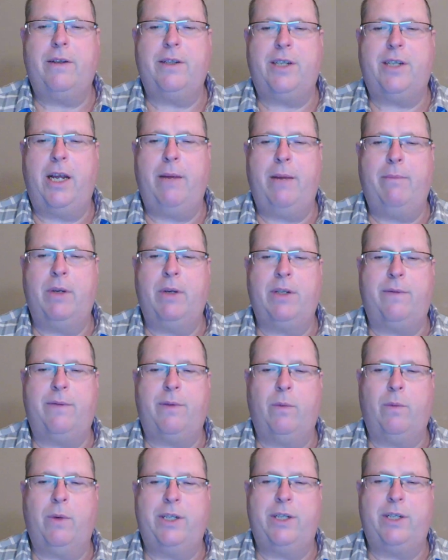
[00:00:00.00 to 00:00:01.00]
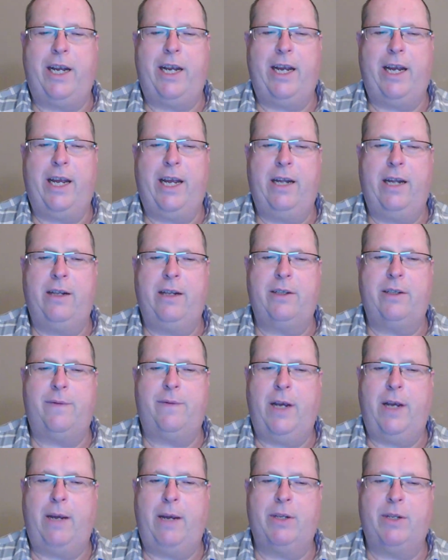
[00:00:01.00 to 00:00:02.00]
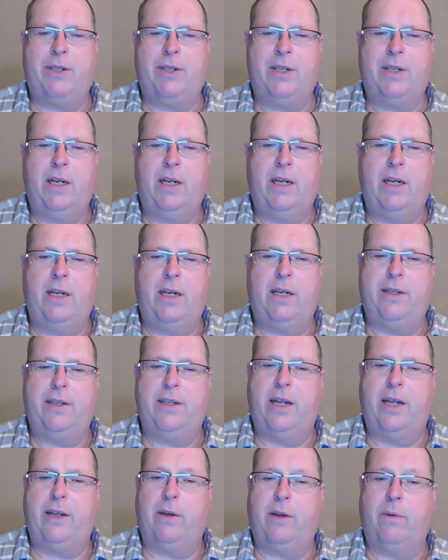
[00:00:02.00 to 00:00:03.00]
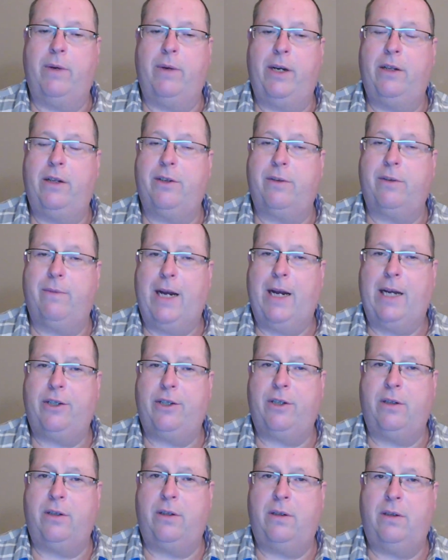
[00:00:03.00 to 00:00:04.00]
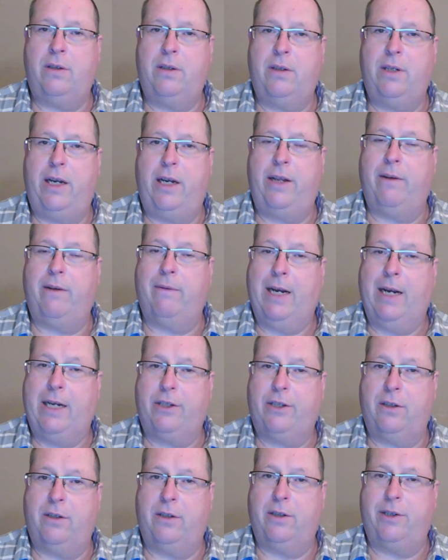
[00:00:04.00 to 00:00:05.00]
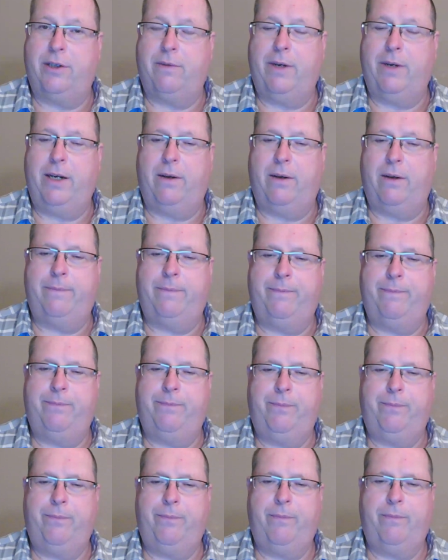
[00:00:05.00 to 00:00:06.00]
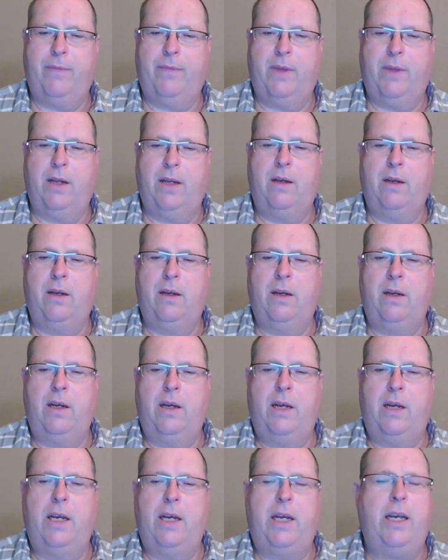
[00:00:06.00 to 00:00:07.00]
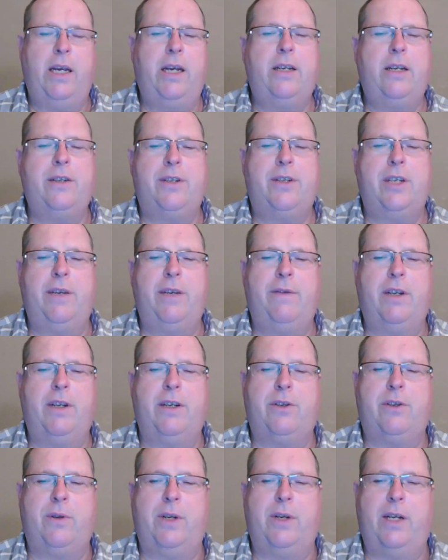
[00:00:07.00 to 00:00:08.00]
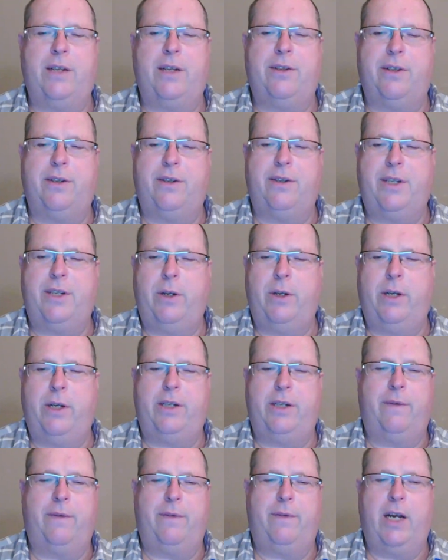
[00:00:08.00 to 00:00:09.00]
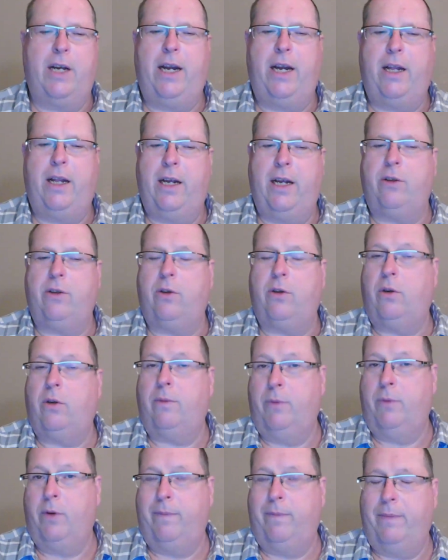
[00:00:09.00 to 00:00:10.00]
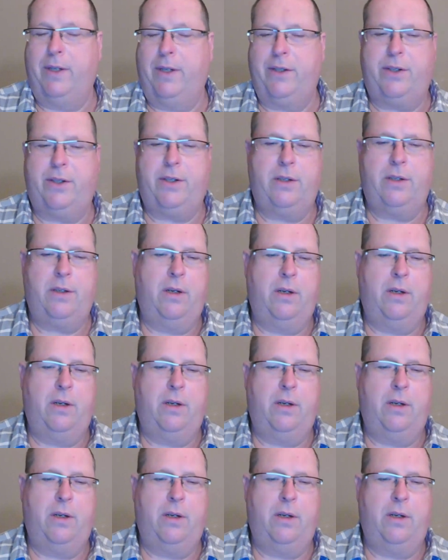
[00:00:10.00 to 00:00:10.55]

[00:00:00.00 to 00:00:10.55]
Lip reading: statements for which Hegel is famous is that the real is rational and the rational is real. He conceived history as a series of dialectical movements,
━━━━━━
| What the task requires |
What is needed is a word-for-word copy of the lines from the one containing "[00:00:08.00 to 00:00:09.00]" through the final line of the records above, both included, with the pictures left out.

| Answer |
[00:00:08.00 to 00:00:09.00]
[00:00:09.00 to 00:00:10.00]
[00:00:10.00 to 00:00:10.55]

[00:00:00.00 to 00:00:10.55]
Lip reading: statements for which Hegel is famous is that the real is rational and the rational is real. He conceived history as a series of dialectical movements,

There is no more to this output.